(Items listed in a dataset)

- Opening Delimiter -

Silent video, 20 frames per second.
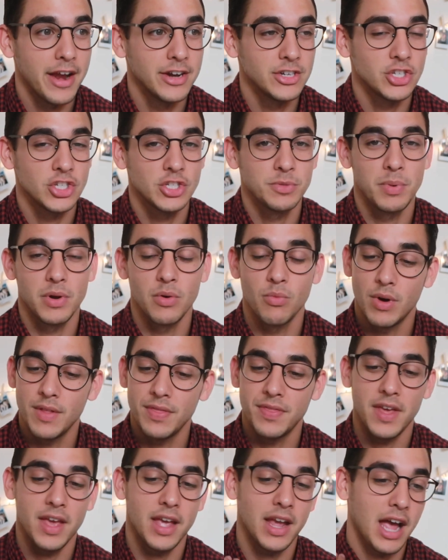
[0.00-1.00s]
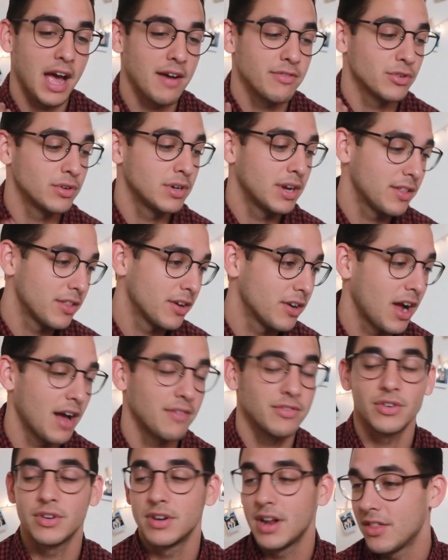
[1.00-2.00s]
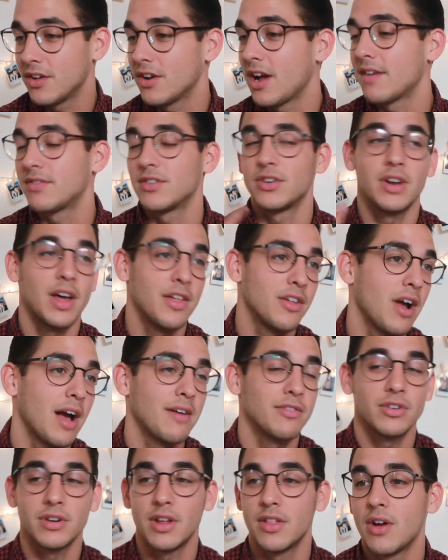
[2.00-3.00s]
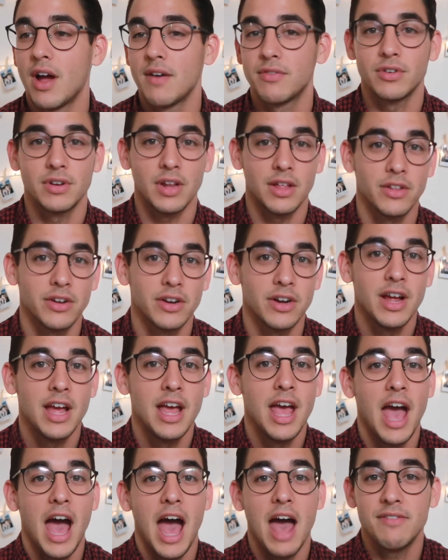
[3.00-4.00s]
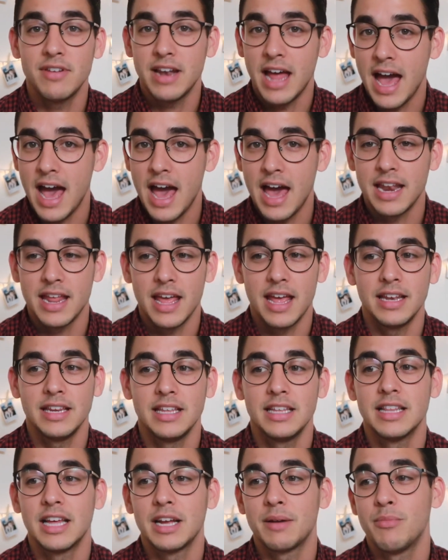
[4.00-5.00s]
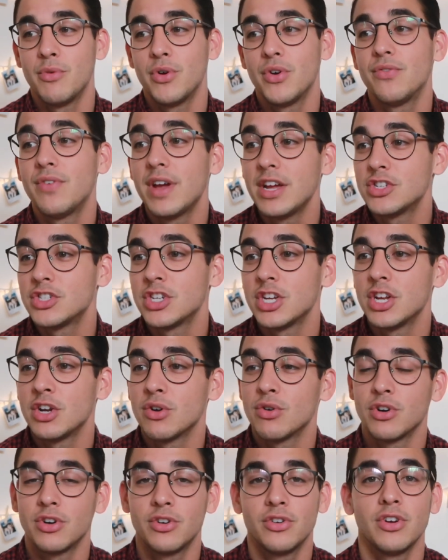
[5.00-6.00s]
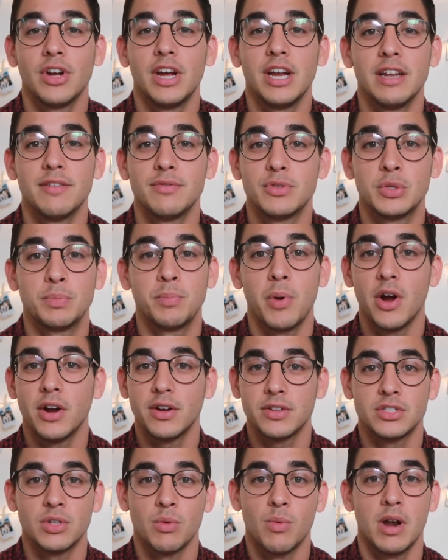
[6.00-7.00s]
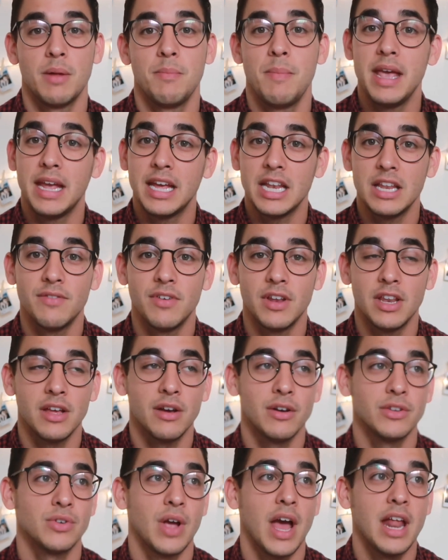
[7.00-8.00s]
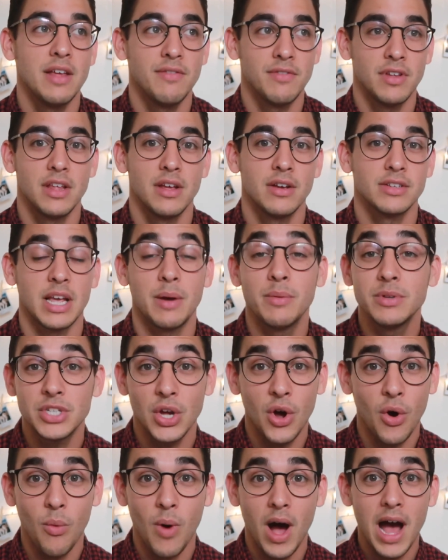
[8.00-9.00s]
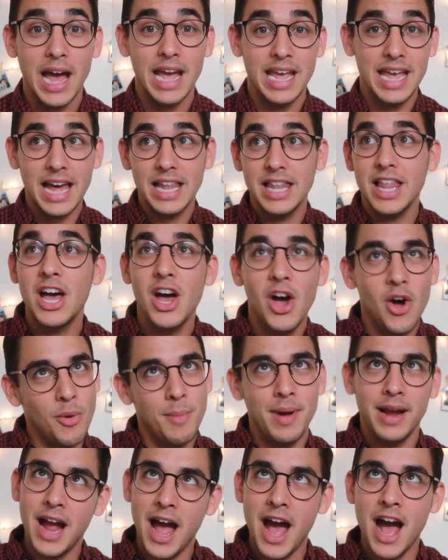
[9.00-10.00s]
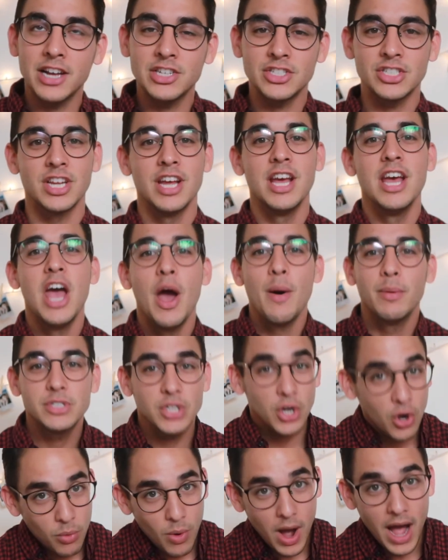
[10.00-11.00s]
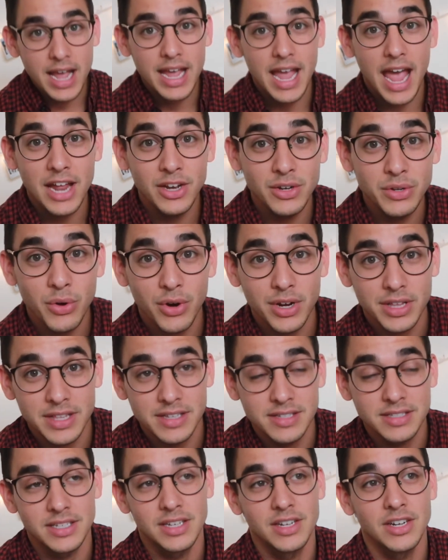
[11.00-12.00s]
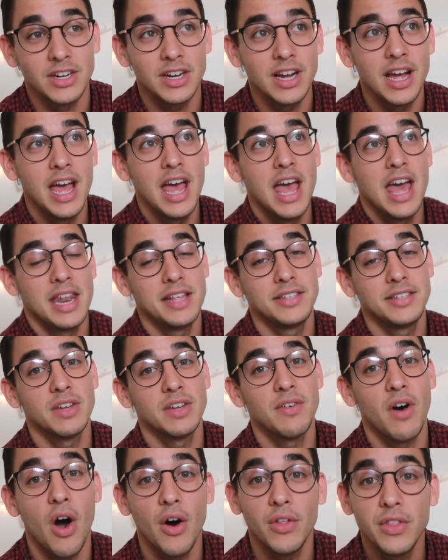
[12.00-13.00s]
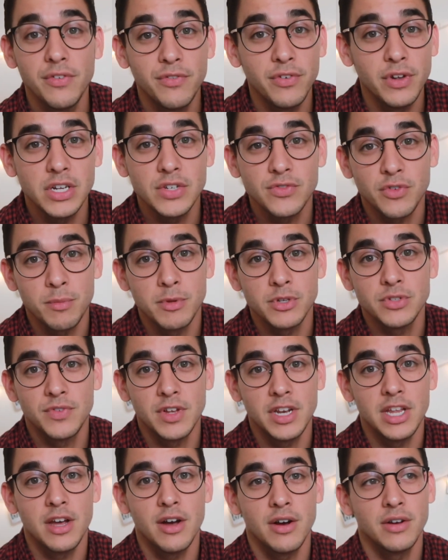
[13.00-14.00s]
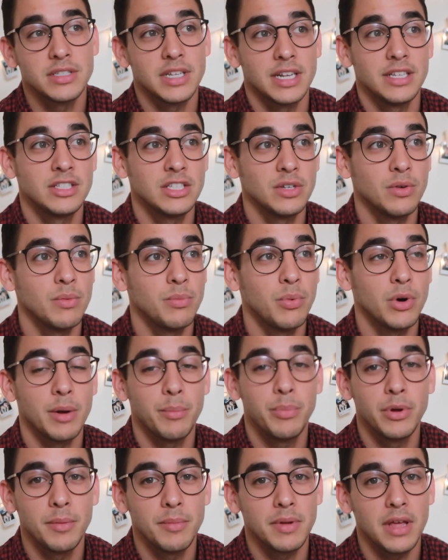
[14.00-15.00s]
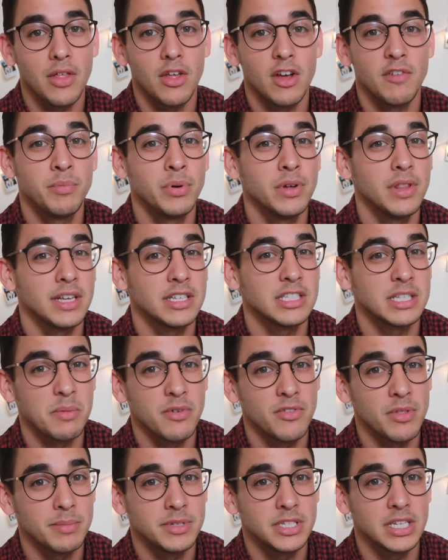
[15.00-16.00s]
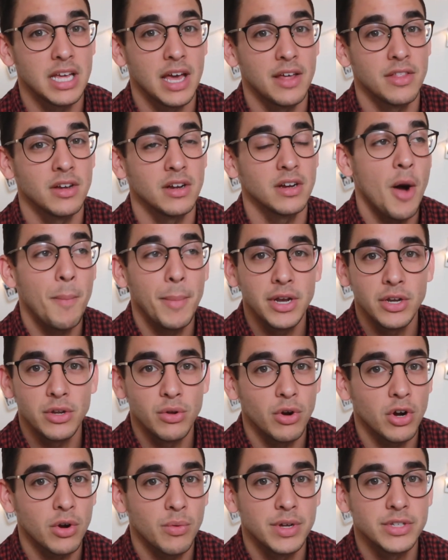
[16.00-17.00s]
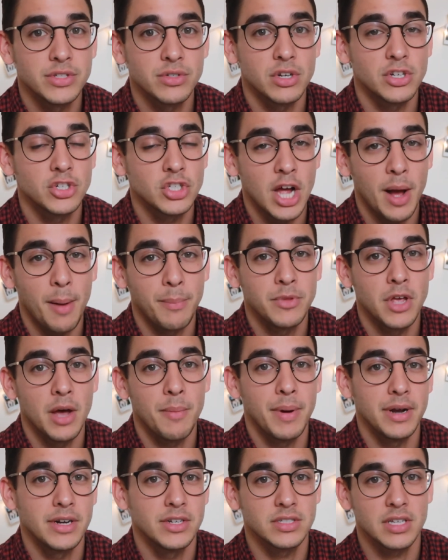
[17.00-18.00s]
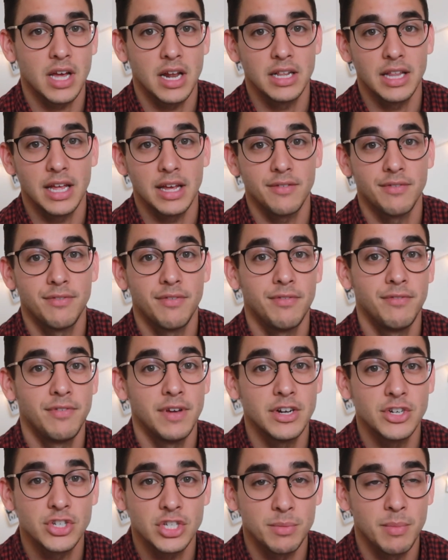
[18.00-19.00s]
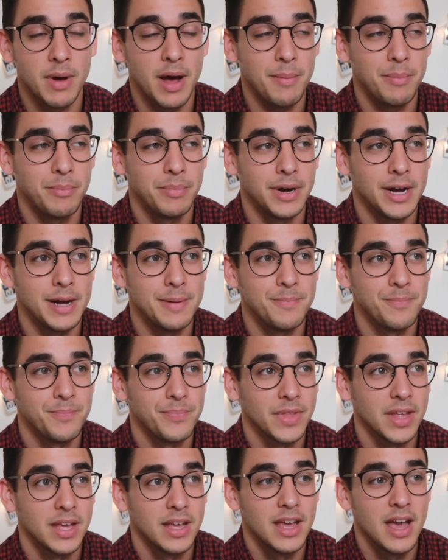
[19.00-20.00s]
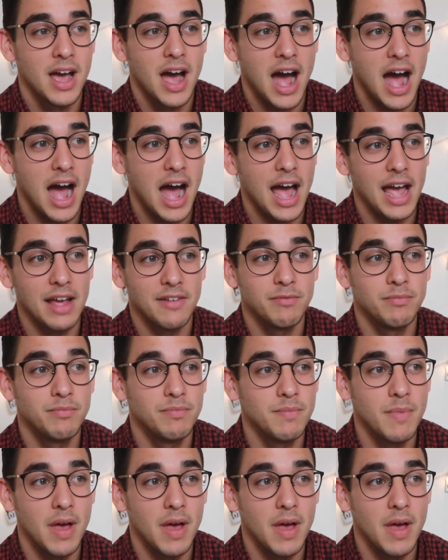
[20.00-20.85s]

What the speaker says: it's just been one thing after another, after another, after another, after another, after another. I haven't had any like motivation or creative sparks to want to make any videos or edit videos. I went to Hawaii, hello, oh my gosh. Went to Hawaii and New York this year, and I have all the footage from those videos, and I still want to put them together. I put like some of them together. All my New York ones are all chopped up. I just gotta like finish them up, but I've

- Closing Delimiter -

## DESCRIPTION OF THE TASK
Please give the entries above again exactly as written, leaving out any pictures.

## EXERCISE RESULT
Silent video, 20 frames per second.
[0.00-1.00s]
[1.00-2.00s]
[2.00-3.00s]
[3.00-4.00s]
[4.00-5.00s]
[5.00-6.00s]
[6.00-7.00s]
[7.00-8.00s]
[8.00-9.00s]
[9.00-10.00s]
[10.00-11.00s]
[11.00-12.00s]
[12.00-13.00s]
[13.00-14.00s]
[14.00-15.00s]
[15.00-16.00s]
[16.00-17.00s]
[17.00-18.00s]
[18.00-19.00s]
[19.00-20.00s]
[20.00-20.85s]

What the speaker says: it's just been one thing after another, after another, after another, after another, after another. I haven't had any like motivation or creative sparks to want to make any videos or edit videos. I went to Hawaii, hello, oh my gosh. Went to Hawaii and New York this year, and I have all the footage from those videos, and I still want to put them together. I put like some of them together. All my New York ones are all chopped up. I just gotta like finish them up, but I've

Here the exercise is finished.